The platform used in the study has hundreds of small holes; a small plastic rod protrudes slightly through each of them so that it contacts the bottom of the test subject's foot. The rods are hooked up to motors that cause them to vibrate at random frequencies generated by a computer while the test subject is standing quietly.

"They couldn't feel the random vibrations," Dr. Collins said. "We set the noise up at too small an amplitude for them to detect it."

Attila Priplata, a student of Dr. Collins and lead author of the paper, has designed gel-based shoe insoles that contain small vibrating devices designed to produce the same effect. When the researchers repeated the study with people using the insoles, Dr. Collins said, they found even stronger effects.

It is important that the signals be random because neurons quickly get used to regular signals.

John Milton, a neuroscientist at the University of Chicago, said that Dr. Collins's bionic inserts might one day prove to be an inexpensive remedy for legions of aging baby boomers who have grown less steady on their feet. "These noisy sneakers could save a lot of money if they were used for treatment," Dr. Milton said. "And there are no side effects I can imagine from wearing noisy sneakers."

Dr. Collins has written a series of research papers on ways to use stochastic resonance to improve health. An earlier paper, for instance, discussed the use of noise to improve the sensitivity of touch in older adults who suffered diabetes or the effects of a stroke.
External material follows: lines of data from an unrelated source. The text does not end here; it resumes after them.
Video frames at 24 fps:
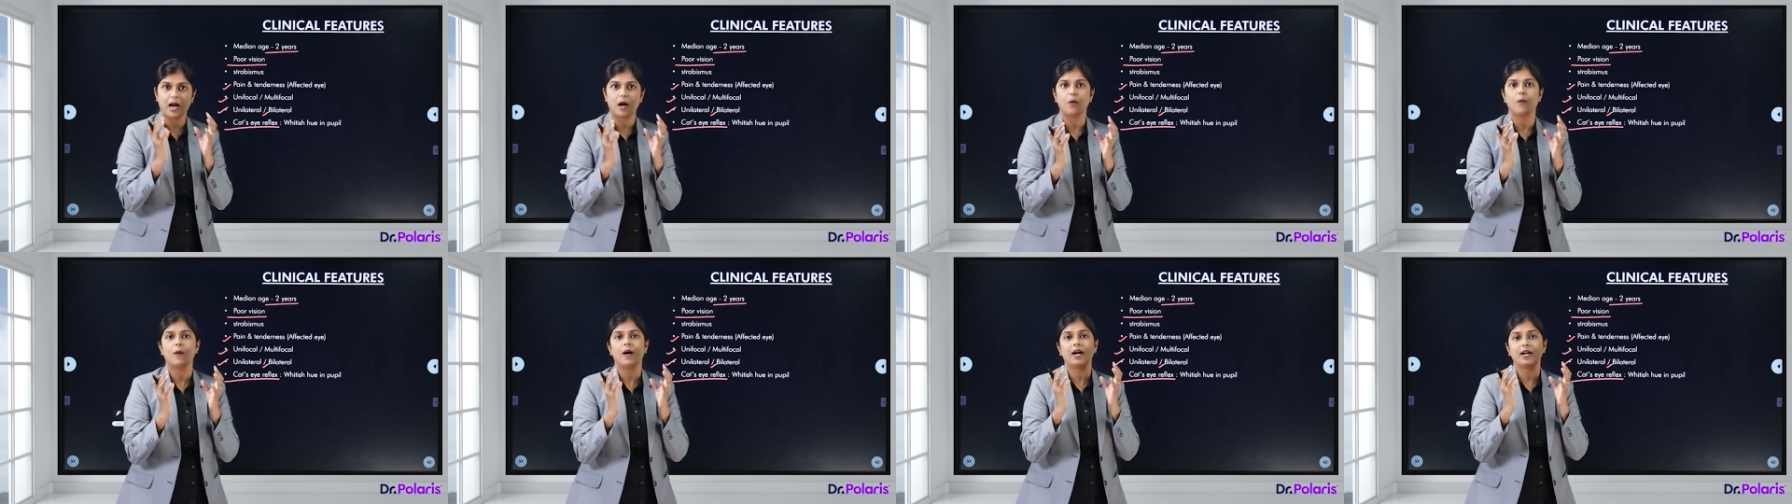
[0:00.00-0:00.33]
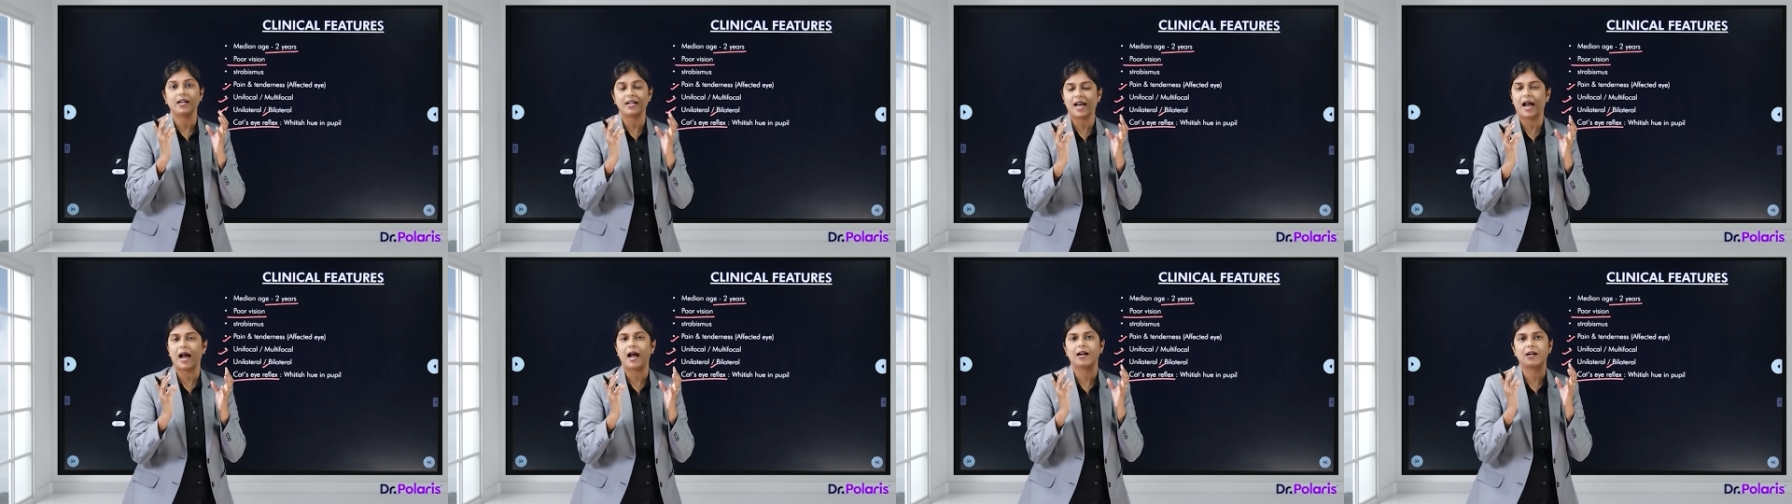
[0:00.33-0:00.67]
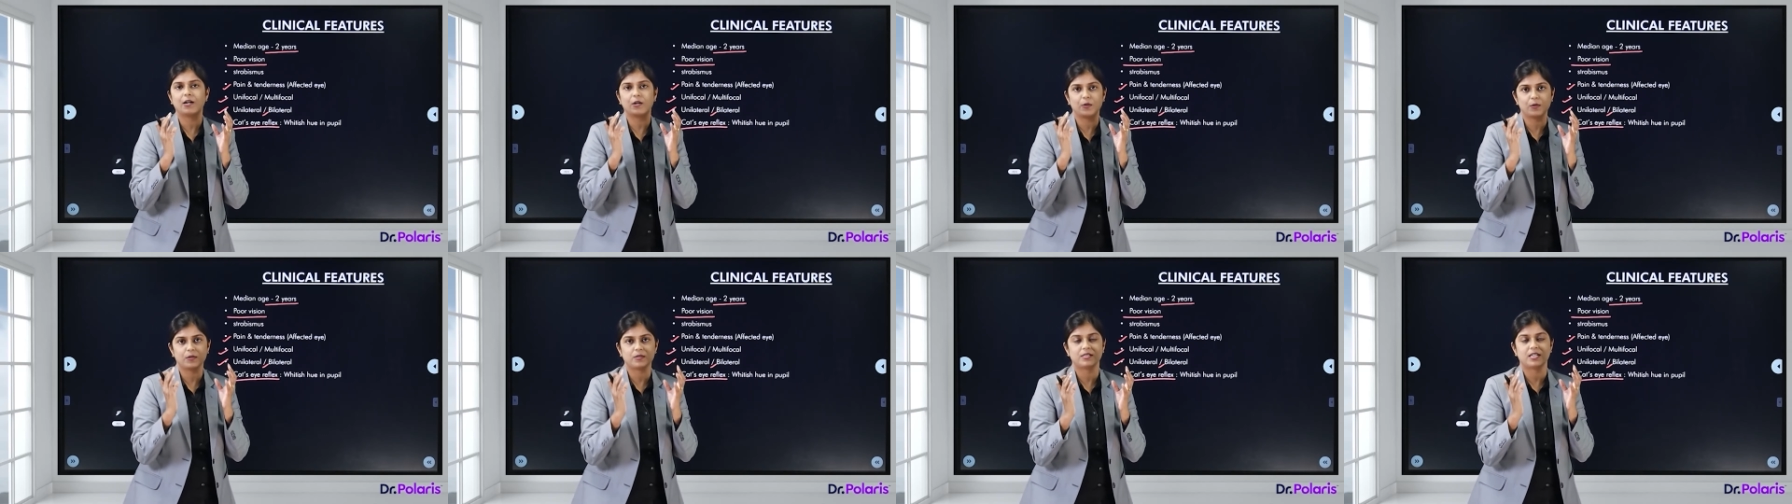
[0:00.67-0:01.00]
how a cat
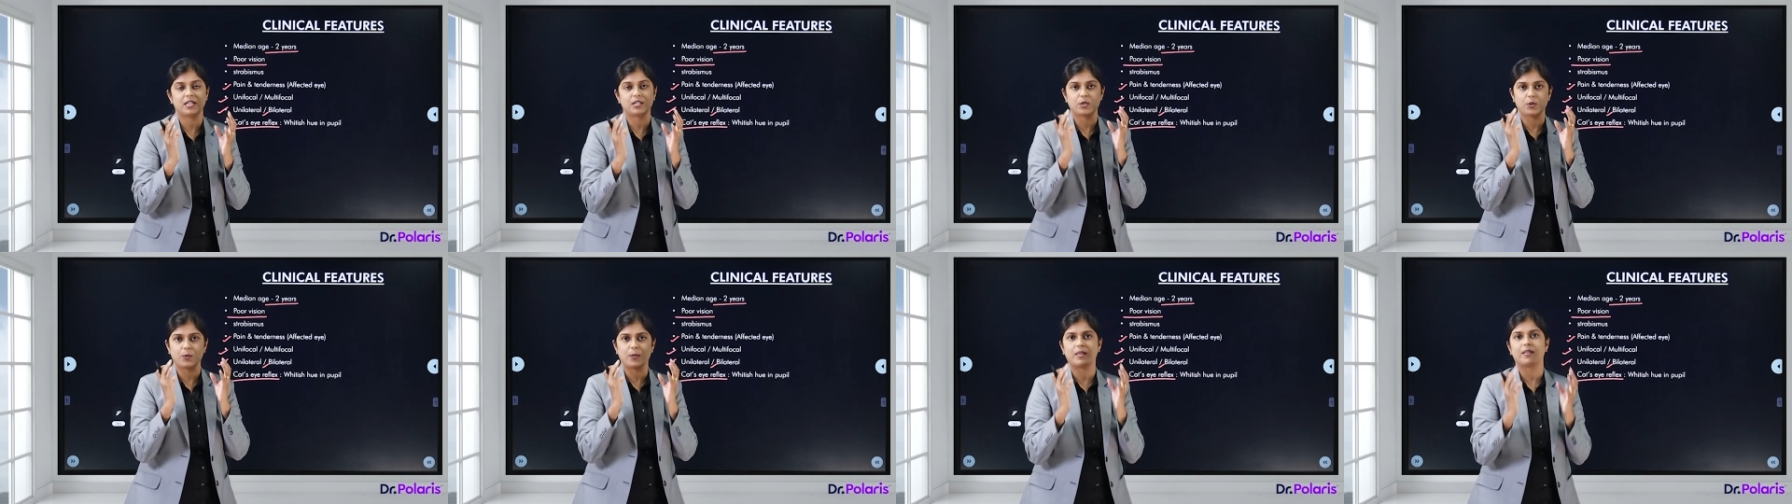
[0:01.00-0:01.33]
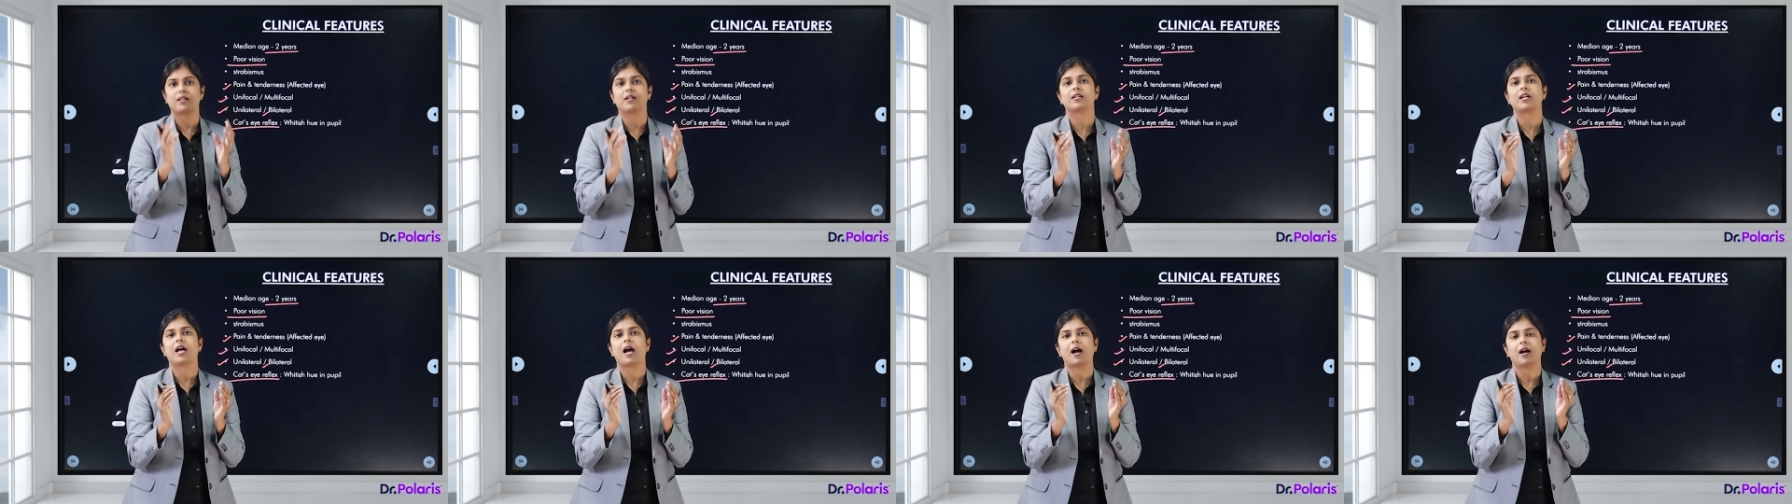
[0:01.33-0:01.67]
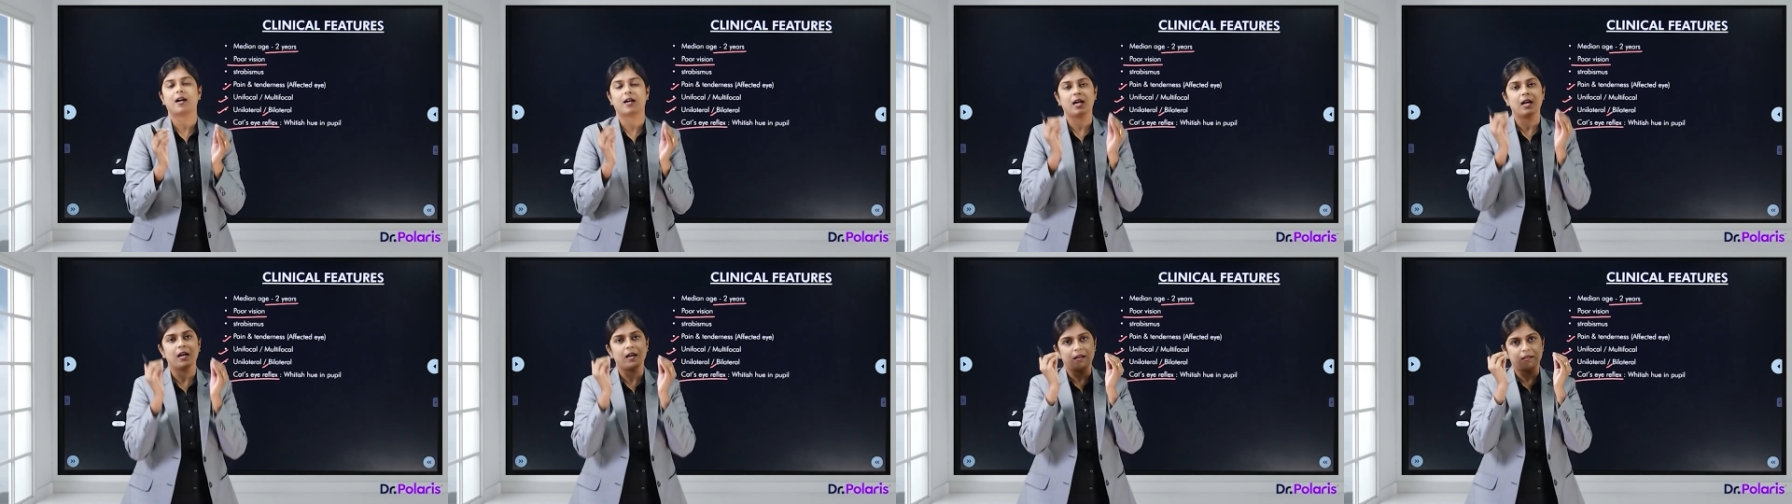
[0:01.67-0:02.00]
looks at you in the
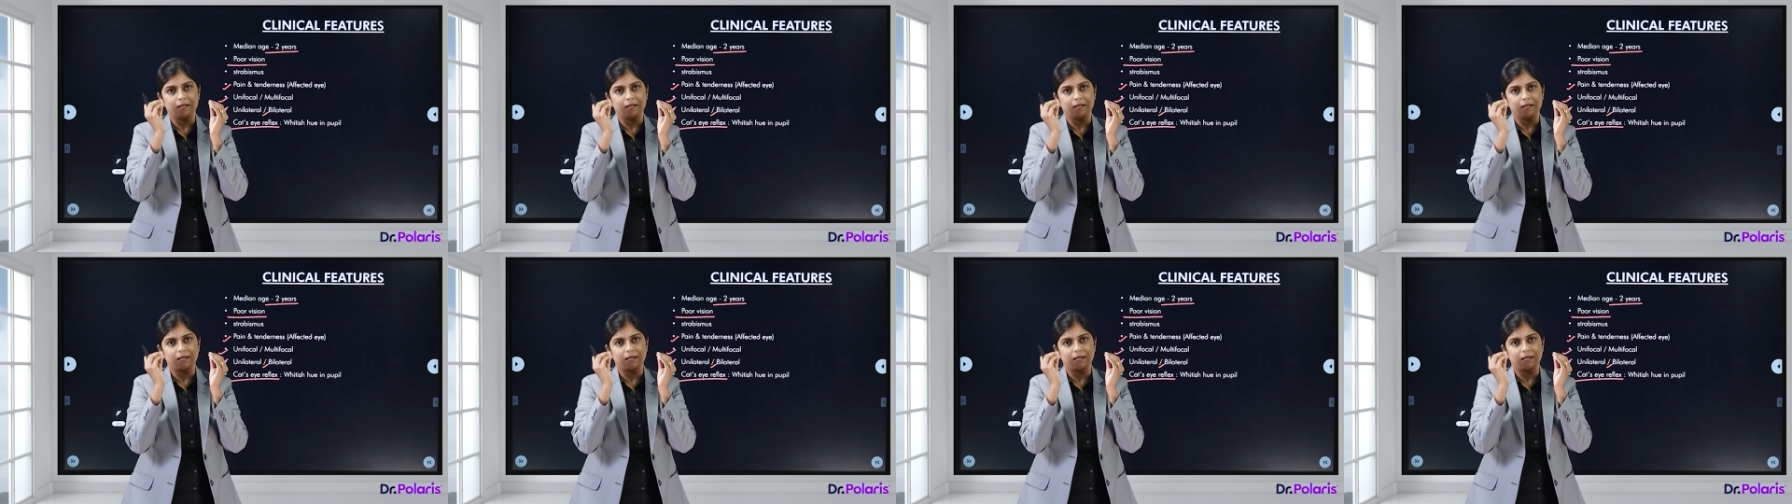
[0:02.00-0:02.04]
dark.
But he is well aware of more frivolous applications, particularly for sports equipment. "I could imagine having noise introduced into the handles of golf clubs or tennis rackets," he said. "Or into basketball shoes."

Vibrating shoes might be something like an electronic version of flubber, the magic substance that turned a so-so basketball player into a superstar in the old Walt Disney movie and a recent remake. But Dr. Collins was quick to point out the superiority of his discovery over flubber.
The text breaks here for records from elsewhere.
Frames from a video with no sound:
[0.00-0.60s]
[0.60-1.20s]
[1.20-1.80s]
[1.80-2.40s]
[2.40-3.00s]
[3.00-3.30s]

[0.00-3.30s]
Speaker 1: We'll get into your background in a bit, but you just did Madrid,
"The energy source in flubber is the material itself," he said. "Here we are taking advantage of the natural senses - the sensory neurons' shifting their detection thresholds to a lower value."

Kurt Weisenfeld, a professor of physics at Georgia Tech who did some of the early defining work in stochastic resonance, said that Dr. Collins's experiments were a striking example of thinking creatively about possible applications of the phenomenon.

"This is a practical idea that could help people maintain their balance," he said. He said he particularly admired Dr. Collins's solution because it is relatively simple.

"For someone with sensory problems, the high-tech answer might be a bionic ankle," he said. "But maybe instead they'll just slip into a pair of bionic socks. Those are a whole lot cheaper."